[Task item]:
Pictures in the records are to be excluded from an otherwise exact copy.
*** Provided records Section Begins ***
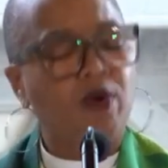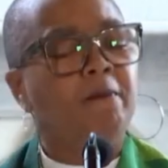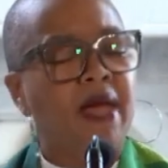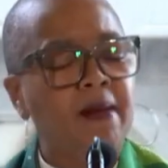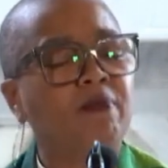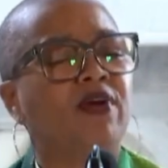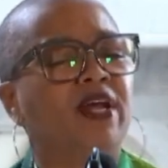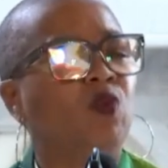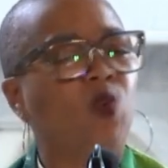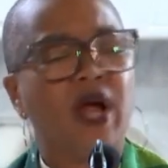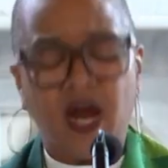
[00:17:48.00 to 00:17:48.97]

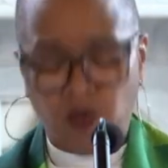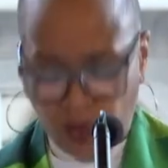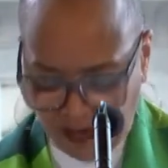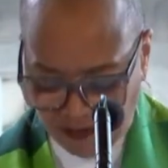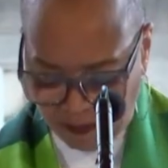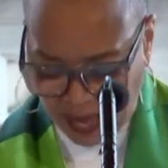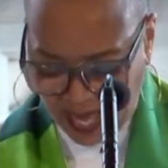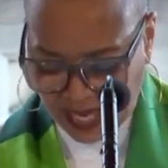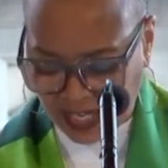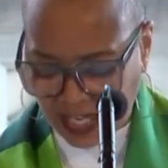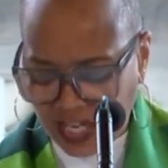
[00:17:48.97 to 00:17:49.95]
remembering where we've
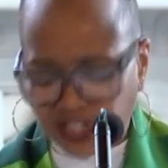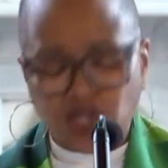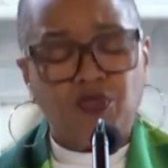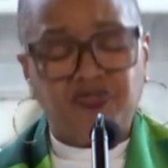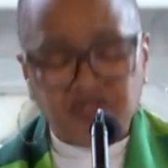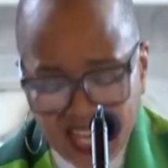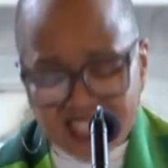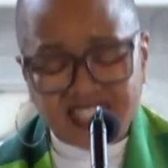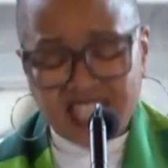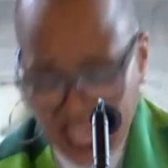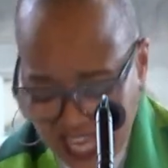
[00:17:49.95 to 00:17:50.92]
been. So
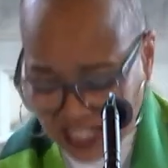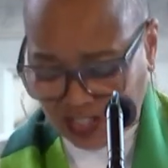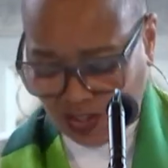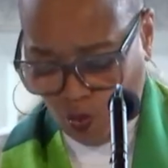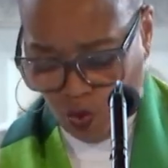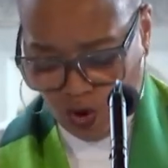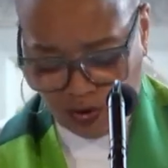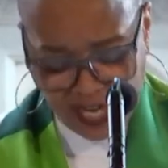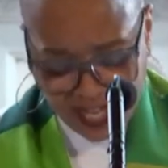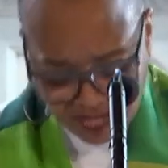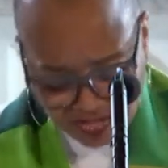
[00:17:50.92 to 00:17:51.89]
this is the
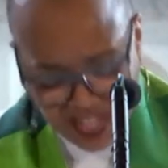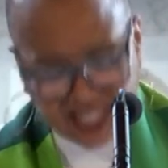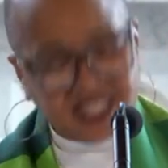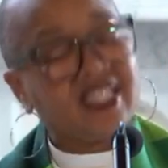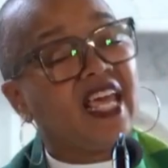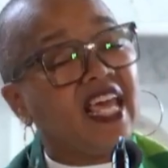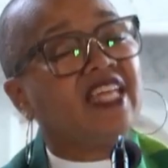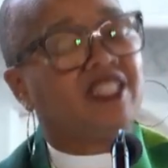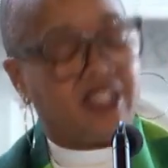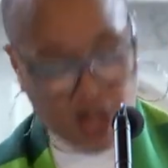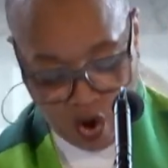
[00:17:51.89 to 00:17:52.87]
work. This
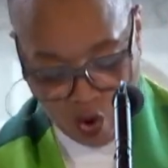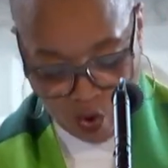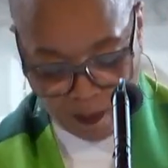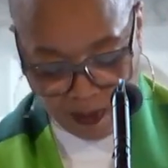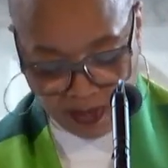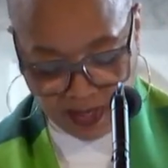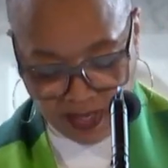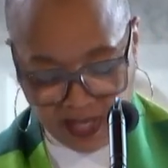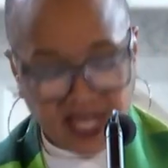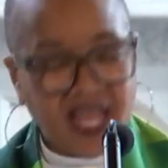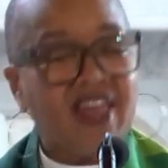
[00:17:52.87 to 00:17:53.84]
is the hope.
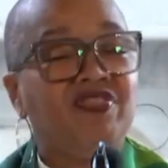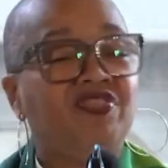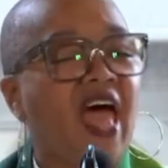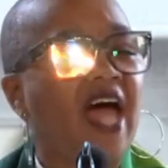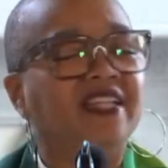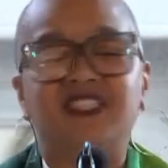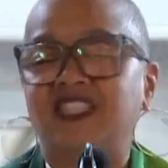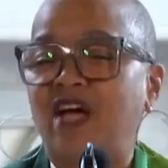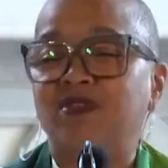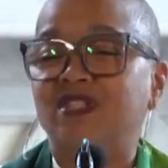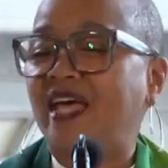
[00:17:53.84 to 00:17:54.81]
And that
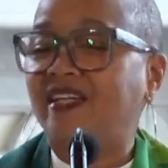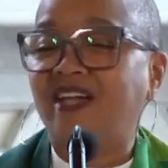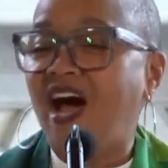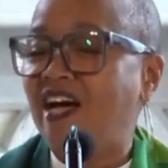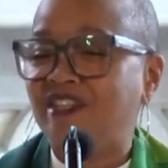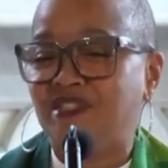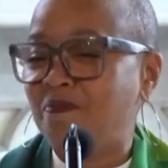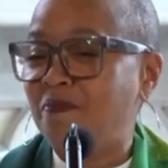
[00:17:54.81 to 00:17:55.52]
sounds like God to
*** Provided records Section Ends ***
[Reply to the task]:
[00:17:48.00 to 00:17:48.97]

[00:17:48.97 to 00:17:49.95]
remembering where we've
[00:17:49.95 to 00:17:50.92]
been. So
[00:17:50.92 to 00:17:51.89]
this is the
[00:17:51.89 to 00:17:52.87]
work. This
[00:17:52.87 to 00:17:53.84]
is the hope.
[00:17:53.84 to 00:17:54.81]
And that
[00:17:54.81 to 00:17:55.52]
sounds like God to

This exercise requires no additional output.